Bu sırada meydan boş kalmasın diye, “Konvoya çıkan var mı?” diye tweet attım. Dostlardan arayanlar oldu “Beni de al” diye. Halbuki benim öncelikli derdim eve bir an önce varabilmekti. Biraz da yeni taşındığımız mahalleye hakim olamamanın etkisiyle rastgele sokaklara girip çıkıyorken arkamdan bir amca, “Senin Allah’ına kurban” diye bağırdı. İçim ümit doldu. Biraz daha ileride ise, “Nerede toplanıyoruz?” diye bağıran bıyıklı adamın dostum Abdullah Doğan olduğunu fark ettim ve onu da arabaya alarak evi buldum.
Evde hanım ve çocuk uyumuştu. Hanımı uyandırdım, o sırada gürültüye çocuk da uyandı. Üzerimdeki paranın büyük kısmını bırakıp vakit sokağa çıkma zamanı deyip aşağı indim. Az da olsa korna sesleri geliyordu. Biz de Reisin dediğine uyarak havalimanına doğru yola çıktık. E-5’e girdiğimizde herkes kornaya basıyordu. Adeta şehir havalimanına akıyordu. O sırada flaşları yanan lüks bir araba fark ettim. Önünü kesip “Kimlerdensin?” diye soracaktım ki rabia işareti yaptığını görerek yol verdim. Biraz daha ileriden ise metrobüs yolundan üzeri sivil insan dolu zırhlı bir araç geçti. Artık geri dönüş yoktu, az ilerideki boşluktan biz de metrobüs yoluna girdik. E-5 akmıyordu. Metrobüsün yeniden çalışması gerektiğini düşünürken artık E-5’te ters yönde binlerce araçla yolumuza devam ediyorduk. Bu sırada kıymetli Taceddin Kutay Beyefendi de aracımızdaydı. Zor da olsa havalimanı kavşağına vardık. Arabayı E-5 üzerine bırakıp girişe yürüdük.

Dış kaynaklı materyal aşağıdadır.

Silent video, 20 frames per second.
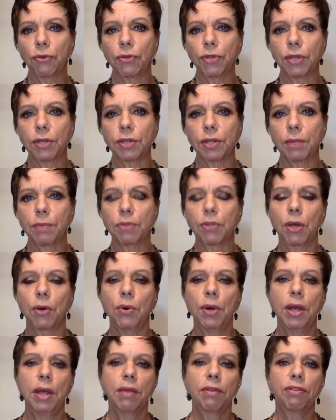system.
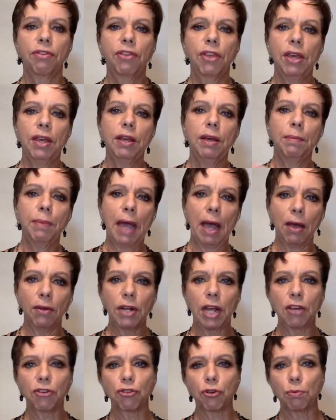So think
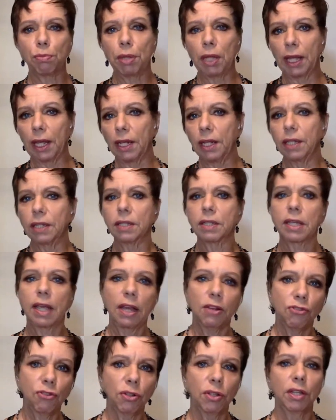about, as you're planning and
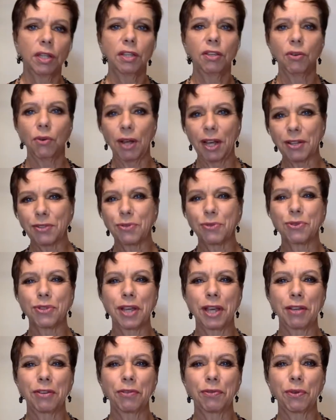scheduling your
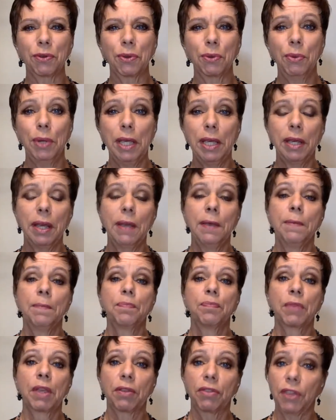exercise for the week,
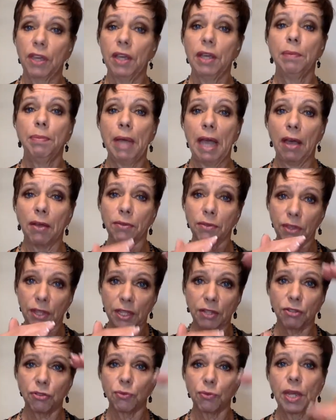think about
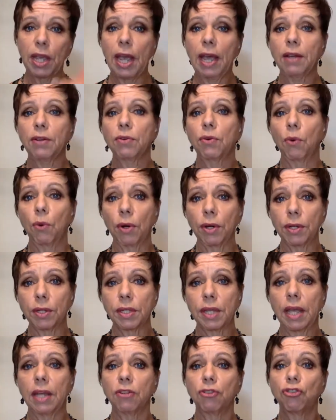these three categories
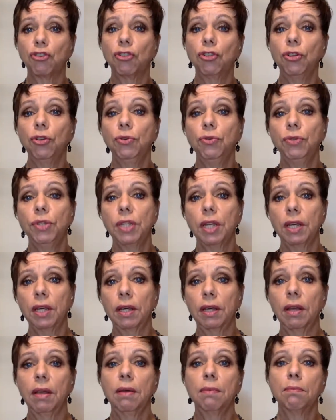and
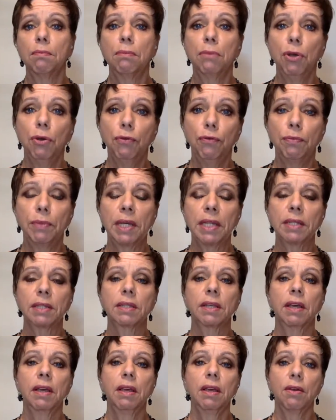choosing
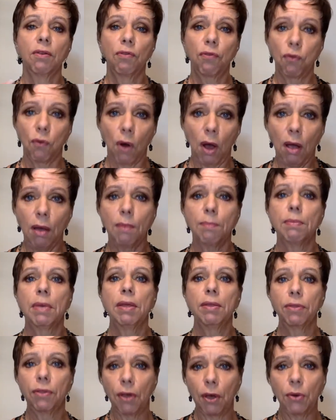movements from
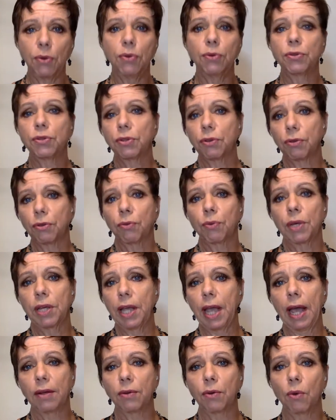those three
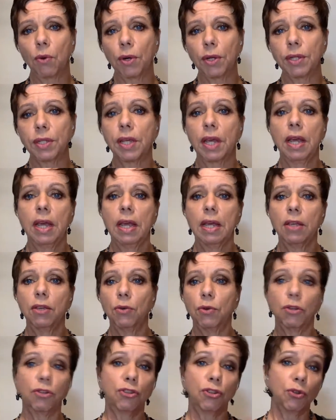categories. You
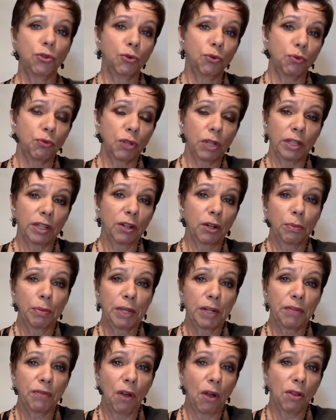can do a little
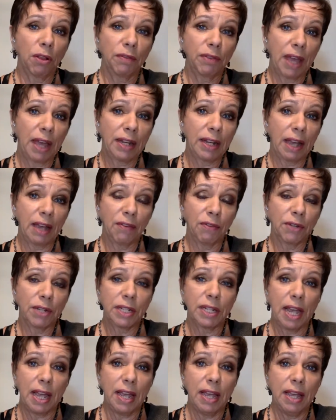bit of all of that every
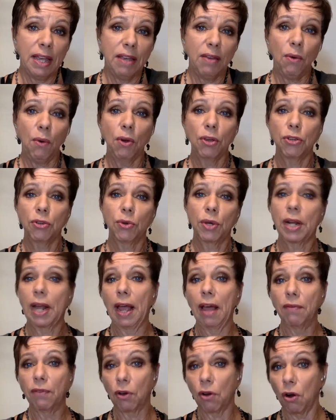day, or you can
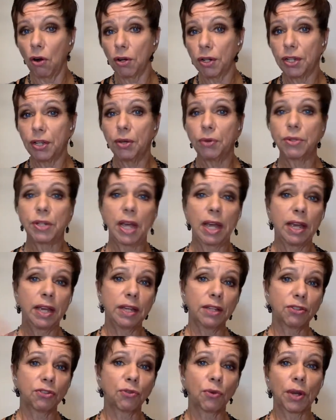have a cardio day,
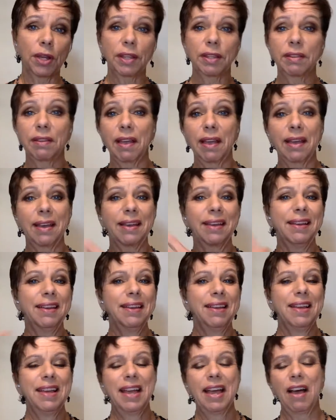a strength day,
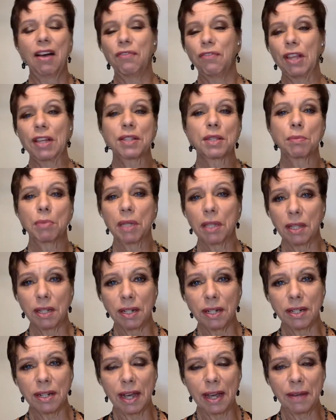a
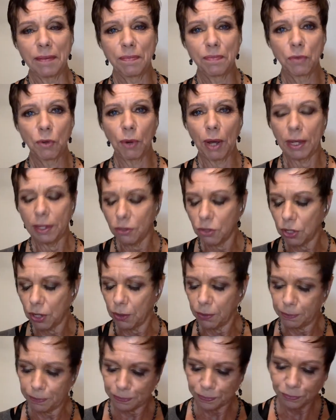flexibility day, right?
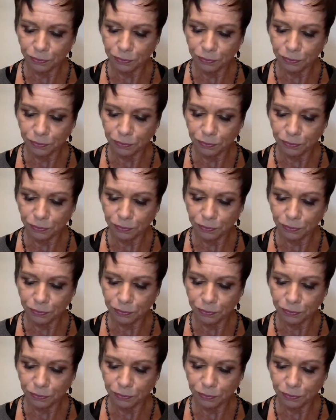So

İşin büyük kısmı hallolmuştu, darbeyi duyan, Cumhurbaşkanı’nı dinleyen havalimanına gelmiş, güvenlik sağlanmıştı. Sair zamanda turistlerin, Hicaz yolcuları dışında elit bir havanın hakim olduğu havalimanı adeta bir miting meydanına dönüşmüştü. Bize de bu kutlu günün sabaha kadar nöbetini tutmak düştü. Özellikle savaş uçaklarının geçişi inanılmazdı. Biz öldük sandık meğer sonik patlamaymış. Bu sırada biz fark etmeden Cumhurbaşkanı’mızın uçağı güvenli bir şekilde İstanbul’a inmişti.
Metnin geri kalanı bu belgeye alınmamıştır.